WHAT IS REQUIRED => Leaving the pictures aside, repeat every line below exactly.

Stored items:
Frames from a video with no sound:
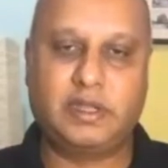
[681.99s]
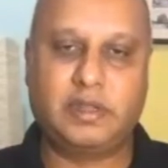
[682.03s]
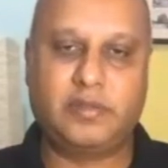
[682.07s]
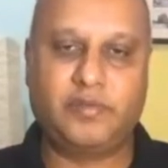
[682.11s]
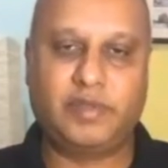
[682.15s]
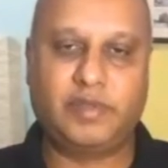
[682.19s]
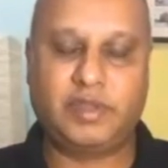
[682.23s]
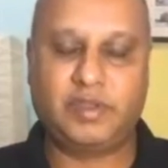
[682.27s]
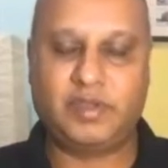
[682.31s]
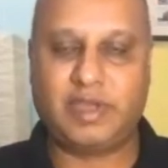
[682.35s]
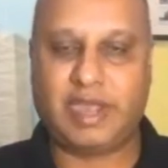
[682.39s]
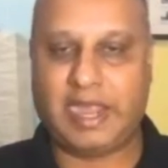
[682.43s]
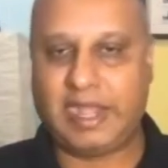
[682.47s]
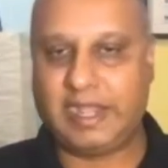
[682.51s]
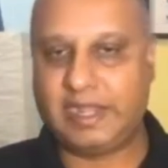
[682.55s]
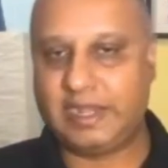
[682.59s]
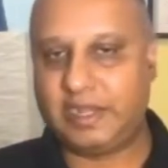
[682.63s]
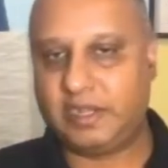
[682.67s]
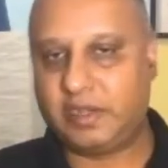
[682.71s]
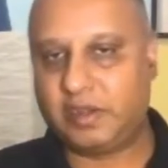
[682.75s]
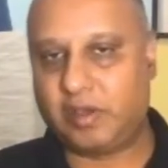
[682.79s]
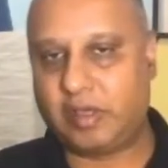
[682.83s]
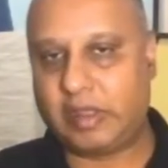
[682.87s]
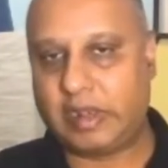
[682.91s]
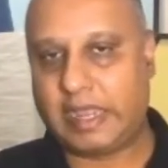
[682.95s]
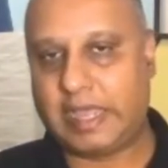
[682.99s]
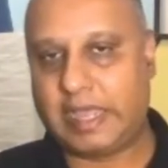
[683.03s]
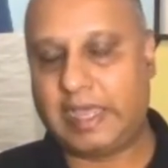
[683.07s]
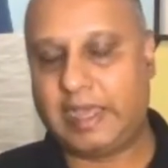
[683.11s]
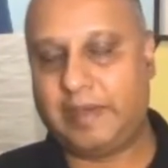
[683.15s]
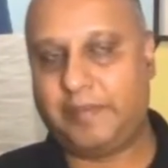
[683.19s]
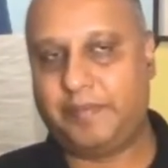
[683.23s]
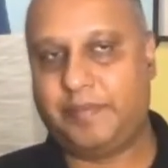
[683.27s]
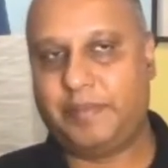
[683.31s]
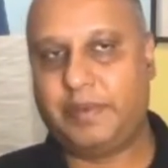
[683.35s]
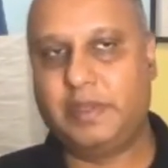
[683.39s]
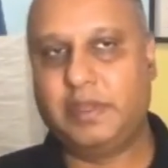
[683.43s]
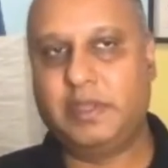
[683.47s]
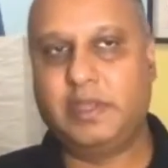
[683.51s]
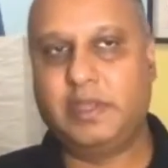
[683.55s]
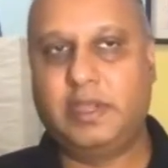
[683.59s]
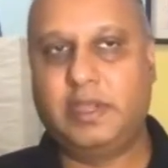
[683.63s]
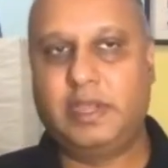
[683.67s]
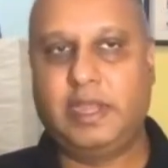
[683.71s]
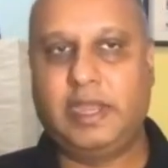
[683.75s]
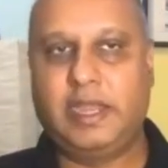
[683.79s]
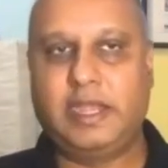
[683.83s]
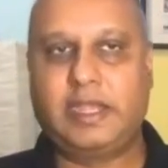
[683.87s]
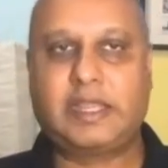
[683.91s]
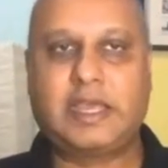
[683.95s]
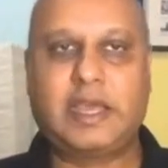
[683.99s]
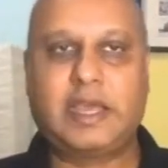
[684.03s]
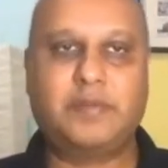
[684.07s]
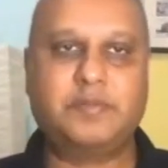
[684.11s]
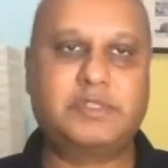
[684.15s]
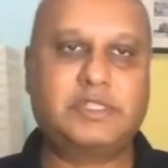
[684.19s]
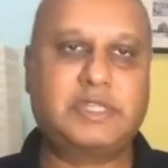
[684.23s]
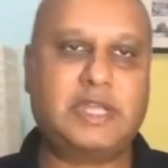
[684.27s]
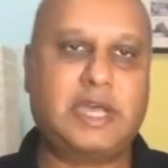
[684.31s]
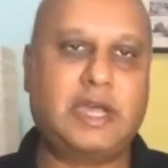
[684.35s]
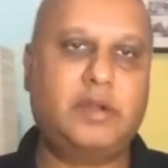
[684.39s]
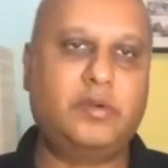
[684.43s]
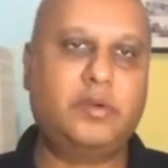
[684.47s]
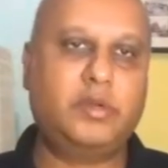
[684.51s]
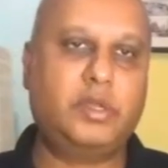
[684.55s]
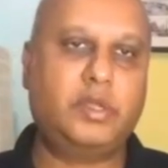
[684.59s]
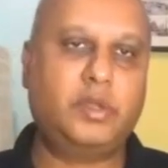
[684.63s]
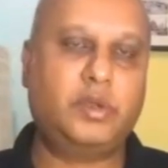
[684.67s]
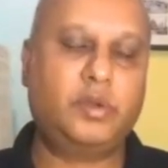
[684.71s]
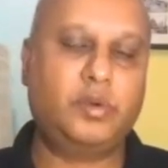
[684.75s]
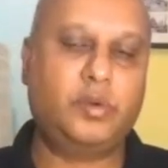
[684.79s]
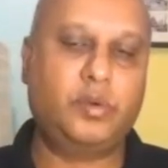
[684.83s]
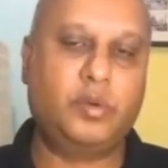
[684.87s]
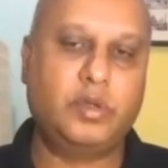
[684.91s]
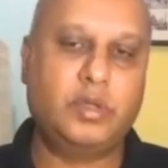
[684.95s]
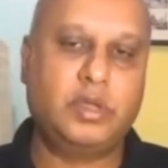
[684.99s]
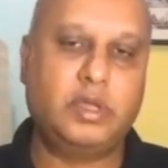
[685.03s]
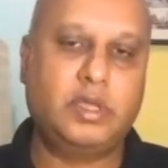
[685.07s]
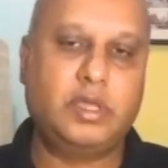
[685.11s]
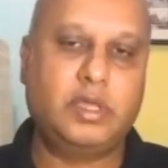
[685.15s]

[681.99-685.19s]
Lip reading: When you add it all up, it comes down to,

TASK SOLUTION =>
Frames from a video with no sound:
[681.99s]
[682.03s]
[682.07s]
[682.11s]
[682.15s]
[682.19s]
[682.23s]
[682.27s]
[682.31s]
[682.35s]
[682.39s]
[682.43s]
[682.47s]
[682.51s]
[682.55s]
[682.59s]
[682.63s]
[682.67s]
[682.71s]
[682.75s]
[682.79s]
[682.83s]
[682.87s]
[682.91s]
[682.95s]
[682.99s]
[683.03s]
[683.07s]
[683.11s]
[683.15s]
[683.19s]
[683.23s]
[683.27s]
[683.31s]
[683.35s]
[683.39s]
[683.43s]
[683.47s]
[683.51s]
[683.55s]
[683.59s]
[683.63s]
[683.67s]
[683.71s]
[683.75s]
[683.79s]
[683.83s]
[683.87s]
[683.91s]
[683.95s]
[683.99s]
[684.03s]
[684.07s]
[684.11s]
[684.15s]
[684.19s]
[684.23s]
[684.27s]
[684.31s]
[684.35s]
[684.39s]
[684.43s]
[684.47s]
[684.51s]
[684.55s]
[684.59s]
[684.63s]
[684.67s]
[684.71s]
[684.75s]
[684.79s]
[684.83s]
[684.87s]
[684.91s]
[684.95s]
[684.99s]
[685.03s]
[685.07s]
[685.11s]
[685.15s]

[681.99-685.19s]
Lip reading: When you add it all up, it comes down to,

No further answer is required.